PHOENIX -- Arizona cut the number of uninsured kids by 30 percent between 2013 and 2015, according to a new report by the Georgetown University Center for Children and Families.

The nation as a whole posted a record - with less than five percent of all children remaining uninsured. Researchers credited the expansion of Medicaid under the Affordable Care Act for insuring more adults, who then signed their kids up as well. Joan Alker, executive director at the Georgetown center and co-author of the report, said polls show most Americans are not aware of the success of these programs.

"About half of Americans thought the number of uninsured children was actually increasing.
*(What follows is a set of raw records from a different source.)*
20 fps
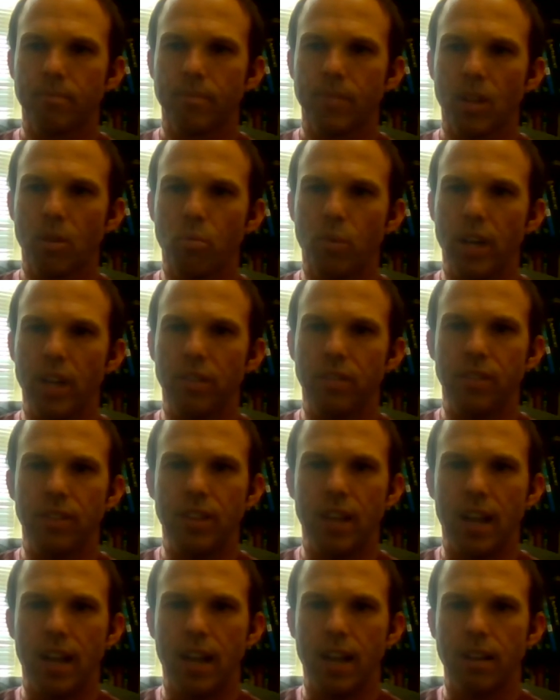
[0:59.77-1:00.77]
with
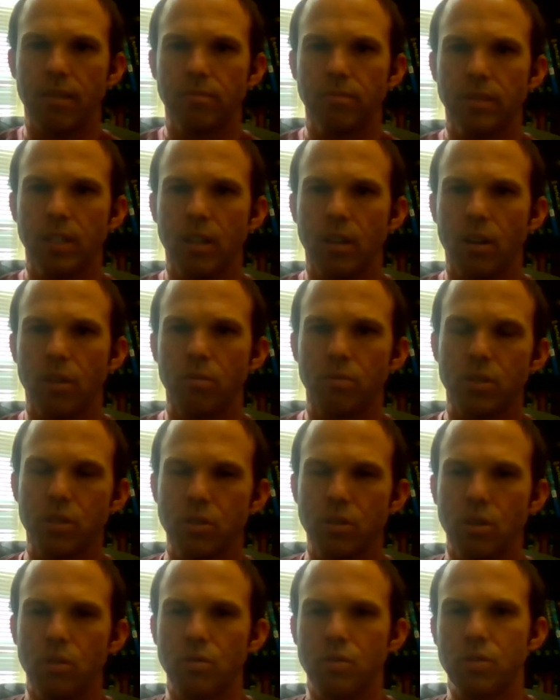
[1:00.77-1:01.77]

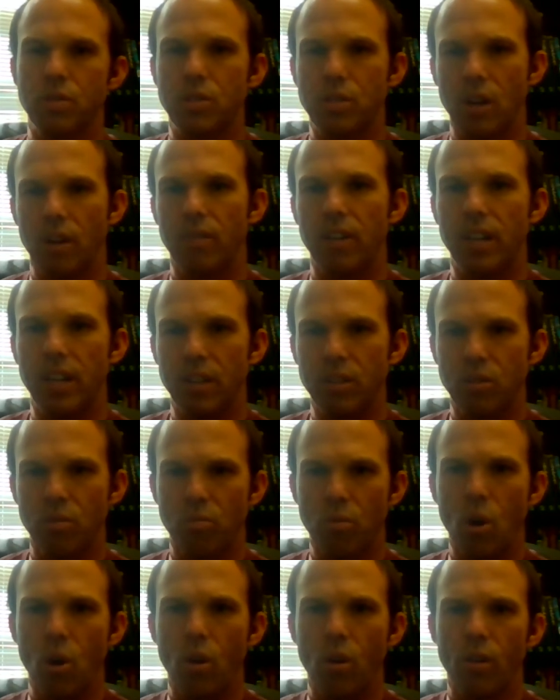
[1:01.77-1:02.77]
students serving as a
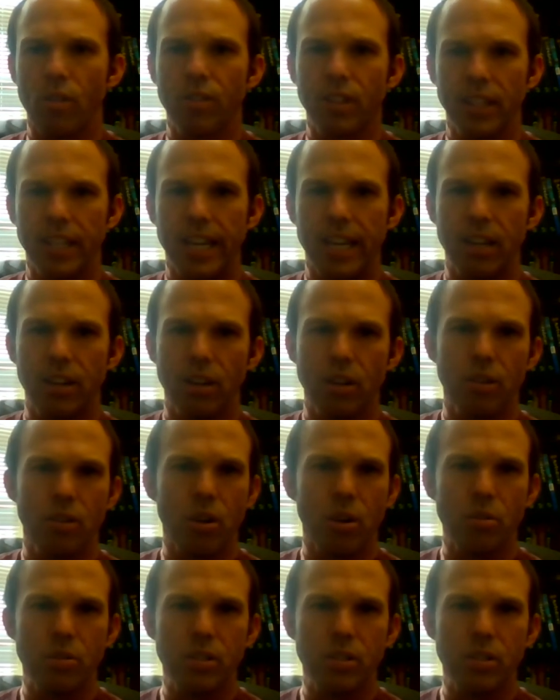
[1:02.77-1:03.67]
role of a leader, note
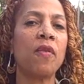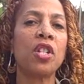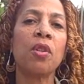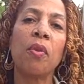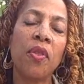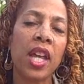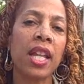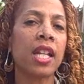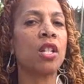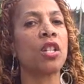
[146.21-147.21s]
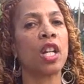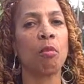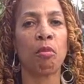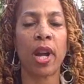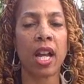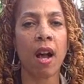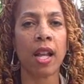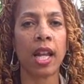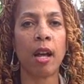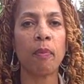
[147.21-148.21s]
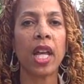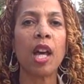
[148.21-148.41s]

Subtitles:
If it's too thin, then it's going to break all up.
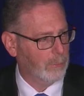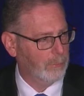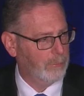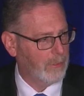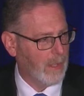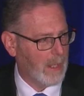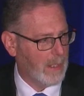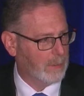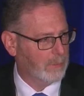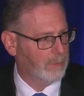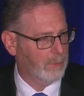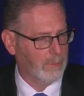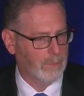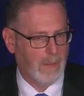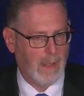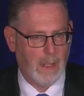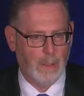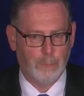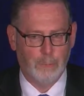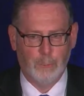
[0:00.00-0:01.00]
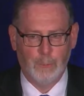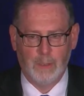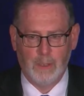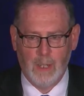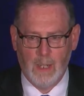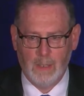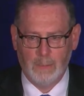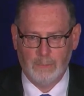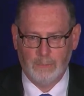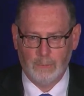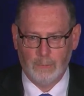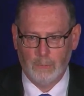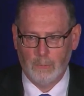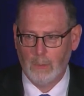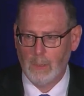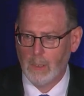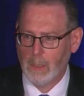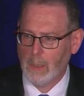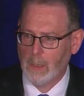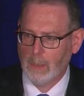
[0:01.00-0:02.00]
Science Advisory Council.
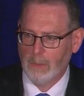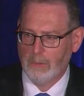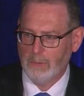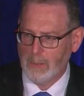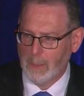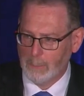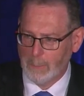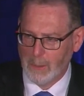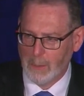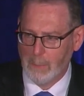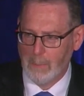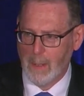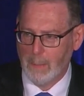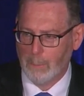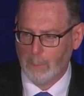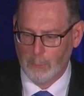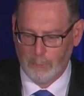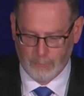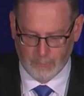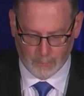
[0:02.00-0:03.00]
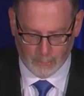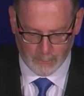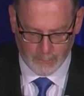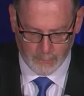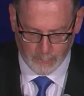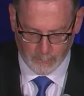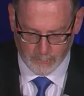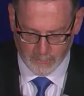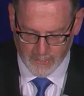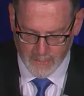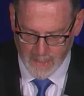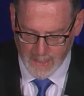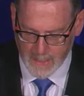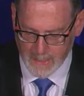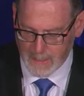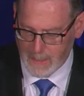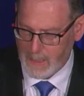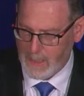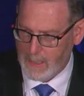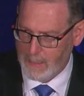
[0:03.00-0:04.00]
Some of the members are here
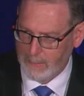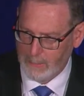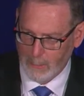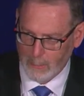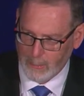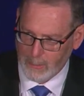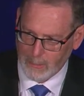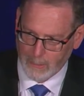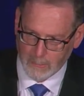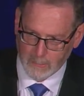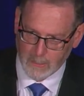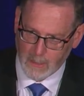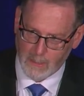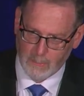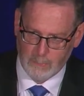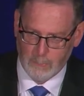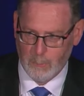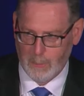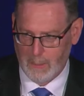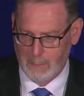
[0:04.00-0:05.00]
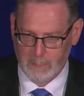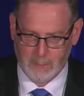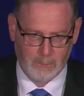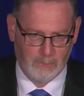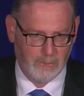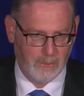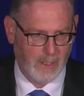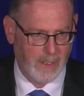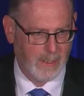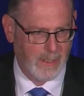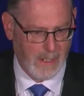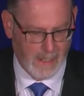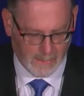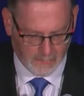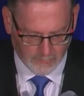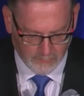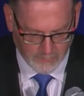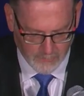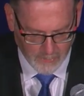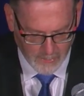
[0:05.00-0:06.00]
tonight, and they're going to love what I'm going to say
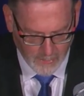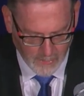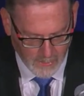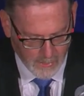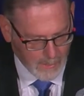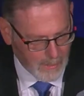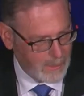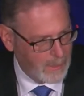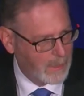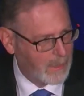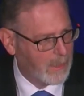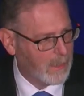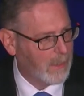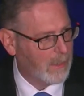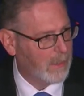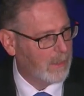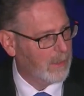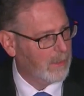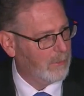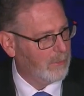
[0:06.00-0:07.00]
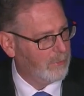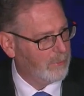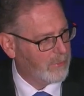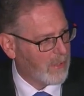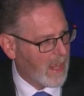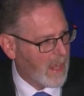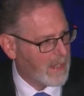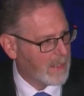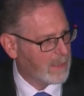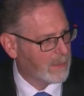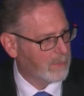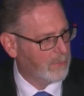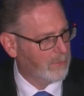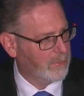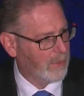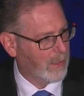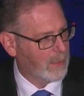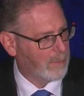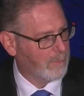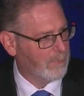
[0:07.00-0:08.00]
next.
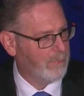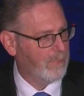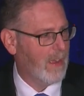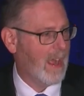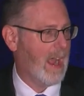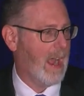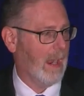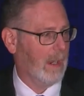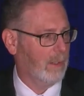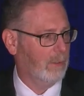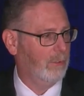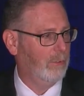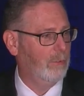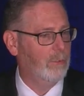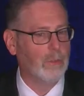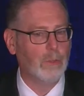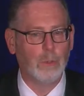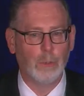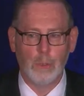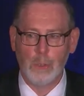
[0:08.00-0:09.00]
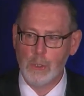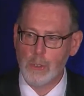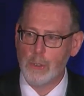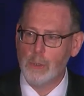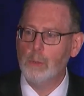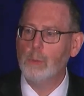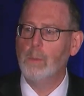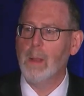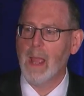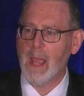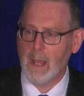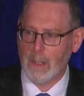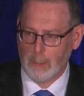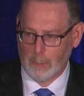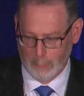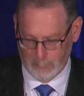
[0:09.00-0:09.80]
Science and facts do matter.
Only 28 percent were aware that the number has actually gone down,” Alker said. "So this is a success that we've had as a country, it's not well known and it's something we can all feel good about."

Arizona still has some work to do, however. Here, 8.3 percent of children are without health insurance - which is the third highest rate in the country. Until last month, Arizona was the only state in the nation that didn't allow families to enroll in the Children's Health Insurance Program, which is known as KidsCare in the Grand Canyon State.
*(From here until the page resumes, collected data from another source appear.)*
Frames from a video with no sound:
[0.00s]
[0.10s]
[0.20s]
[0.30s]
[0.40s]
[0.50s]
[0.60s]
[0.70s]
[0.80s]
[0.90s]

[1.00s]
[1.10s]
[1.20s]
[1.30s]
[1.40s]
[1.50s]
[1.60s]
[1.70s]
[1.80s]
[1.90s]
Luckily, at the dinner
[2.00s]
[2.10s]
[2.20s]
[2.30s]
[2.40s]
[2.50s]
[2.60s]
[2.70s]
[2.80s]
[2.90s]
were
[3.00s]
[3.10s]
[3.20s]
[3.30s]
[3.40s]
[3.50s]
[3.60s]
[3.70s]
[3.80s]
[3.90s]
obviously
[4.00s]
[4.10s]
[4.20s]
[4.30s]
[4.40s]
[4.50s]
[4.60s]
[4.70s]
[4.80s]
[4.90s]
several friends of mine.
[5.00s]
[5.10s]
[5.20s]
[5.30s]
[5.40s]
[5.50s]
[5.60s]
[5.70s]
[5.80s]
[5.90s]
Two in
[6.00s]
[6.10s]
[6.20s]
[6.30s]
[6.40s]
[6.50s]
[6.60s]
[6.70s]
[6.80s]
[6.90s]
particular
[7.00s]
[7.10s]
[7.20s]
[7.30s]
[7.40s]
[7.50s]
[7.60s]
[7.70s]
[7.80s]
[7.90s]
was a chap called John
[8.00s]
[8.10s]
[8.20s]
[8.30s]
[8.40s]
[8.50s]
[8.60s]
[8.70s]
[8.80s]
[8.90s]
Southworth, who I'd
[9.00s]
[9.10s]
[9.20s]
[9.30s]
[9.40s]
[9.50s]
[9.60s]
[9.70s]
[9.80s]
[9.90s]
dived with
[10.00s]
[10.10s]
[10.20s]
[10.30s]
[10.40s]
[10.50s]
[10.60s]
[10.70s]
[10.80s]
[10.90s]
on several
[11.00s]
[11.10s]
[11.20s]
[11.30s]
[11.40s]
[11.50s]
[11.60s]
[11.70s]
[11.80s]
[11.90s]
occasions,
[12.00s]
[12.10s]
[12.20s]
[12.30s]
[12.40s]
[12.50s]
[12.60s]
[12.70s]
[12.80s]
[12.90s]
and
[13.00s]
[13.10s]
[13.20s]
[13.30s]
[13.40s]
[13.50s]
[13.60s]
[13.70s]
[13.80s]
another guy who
The Legislature froze KidsCare in 2010, citing budget constraints, but reinstated it as of September first, according to Siman Quaasim, director of health policy at the Children's Action Alliance. She added that many parents don't realize that their kids are eligible.

"The remaining uninsured children in the nation, only five percent of them are because they're undocumented,” Quaasim said. "The majority of the kids who are uninsured are actually in the KidsCare bracket, and are eligible for insurance."

KidsCare provides insurance for families that make a little too much to qualify for the Arizona Healthcare Cost Containment System, also known as Access. KidsCare covers children whose parents make between 133 and 200 percent of the federal poverty level. For help applying for the program, visit CoverAZ.org.